By SARA SCHONHARDT
Published: September 20, 2012
JAKARTA, Indonesia — Voters in the Indonesian capital cast their ballots
for a new governor on Thursday, with exit polls suggesting victory for
the populist mayor of a city in central Java over the incumbent.
Surveys of voters conducted by the Indonesia Survey Institute, an independent organization, showed Joko Widodo, the mayor of Surakarta, pulling in 54 percent of the vote and Gov. Fauzi Bowo of Jakarta taking 46 percent, with a margin of error of plus or minus two percentage points. Official results are not expected for at least another week, but exit polls by the same organization accurately predicted the outcome of the first round of voting in July.
In that vote, Mr. Joko emerged as the surprise leader in a race that has stirred unusual enthusiasm among voters who say they are sick of corruption and politicians who have done little to address the city’s notoriously clogged traffic, poor sanitation and slums.
Mr. Joko has made the most of his reputation for running a clean and efficient administration in Surakarta in promoting his message of change. His campaign was also notable for its use of social media. Mr. Joko’s team made efforts to reach out to voters with Skype conversations and YouTube music videos.

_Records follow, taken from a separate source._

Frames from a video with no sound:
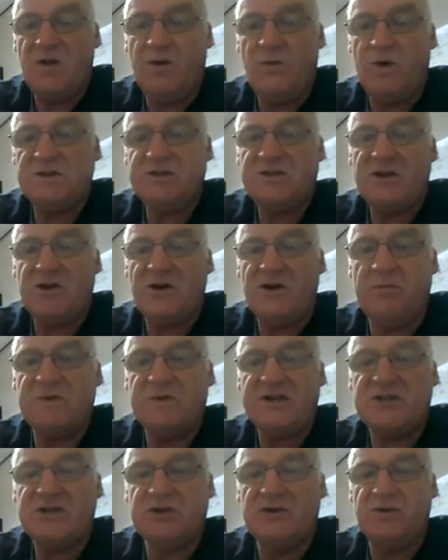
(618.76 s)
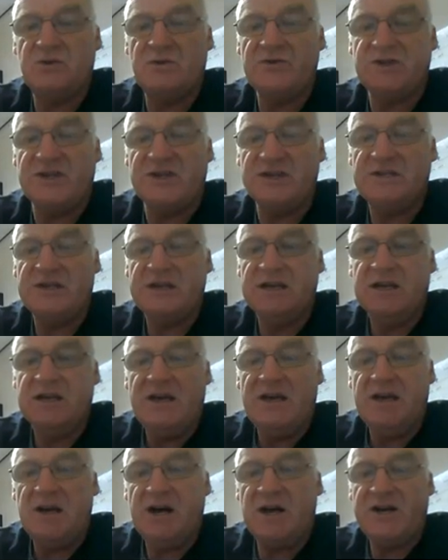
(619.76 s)
Once the competition launches,
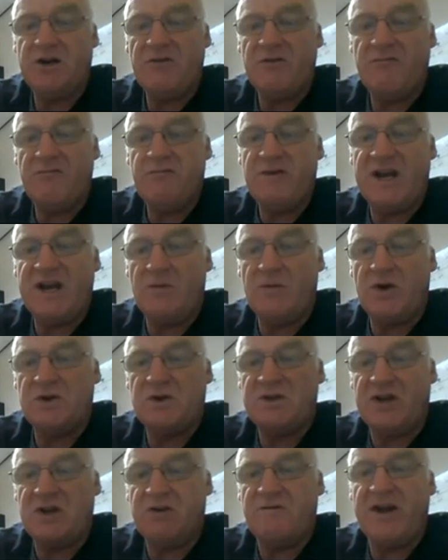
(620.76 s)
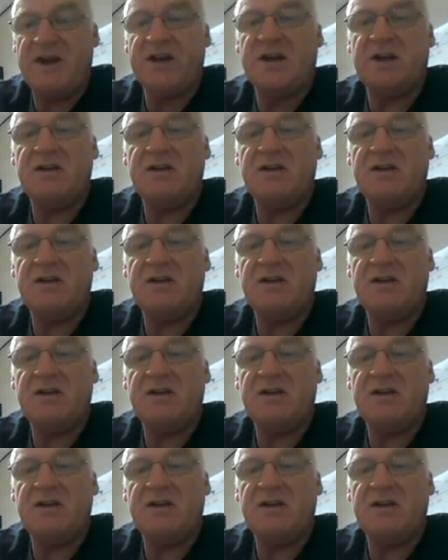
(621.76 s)
I don't really want a grid.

Last month his supporters set their own words to the tune from a song by One Direction to highlight Jakarta’s most intractable problems: flooding, bribery and traffic congestion.
Analysts said that a change in Jakarta’s leadership could mark the beginning of a bigger political change in national elections two years from now.
“This election reflects the contrast between a candidate that relies on a political machine and the strength of a politician that people believe has a heart for their interests,” said Aleksius Jemadu, dean of the School of Social and Political Sciences at Pelita Harapan University in Tangerang, Indonesia.
On Thursday morning, millions of Jakarta residents flocked to festively decorated voting stations. Officials put the turnout at 67 percent of eligible voters, up from 63 percent in July. No candidate won a majority then, leading to the runoff Thursday between the two leading candidates.
Off a narrow street in the city’s center, an area ringed by slums and street vendors, children wore buttons with heart and mustache symbols, signaling support for Mr. Fauzi’s re-election by referring to his trademark facial hair.
Voters there said the city had improved under Mr. Fauzi’s leadership, citing programs like free education and health care and improvements in flood zones. But those changes did not appear to have won over enough voters.
After the polls closed, some supporters of Mr. Joko posted messages online welcoming him as the capital’s new governor. Others expressed reservations.
“O.K., he’s an honest guy, he’s a clean guy. But whether he can manage Jakarta is a big question mark,” said Edi Susanto, a banker in North Jakarta.
Analysts agree that Mr. Joko faces formidable challenges bringing change to a city far bigger and more complex than Surakarta, but some said his strong showing was a positive sign for Indonesian democracy.
“Voters realize that Jokowi maybe cannot deal with the problems, but they have run out of hope for Fauzi,” said Burhanuddin Muhtadi of the Indonesia Survey Institute, using Mr. Joko’s nickname. “Jokowi gives people hope.”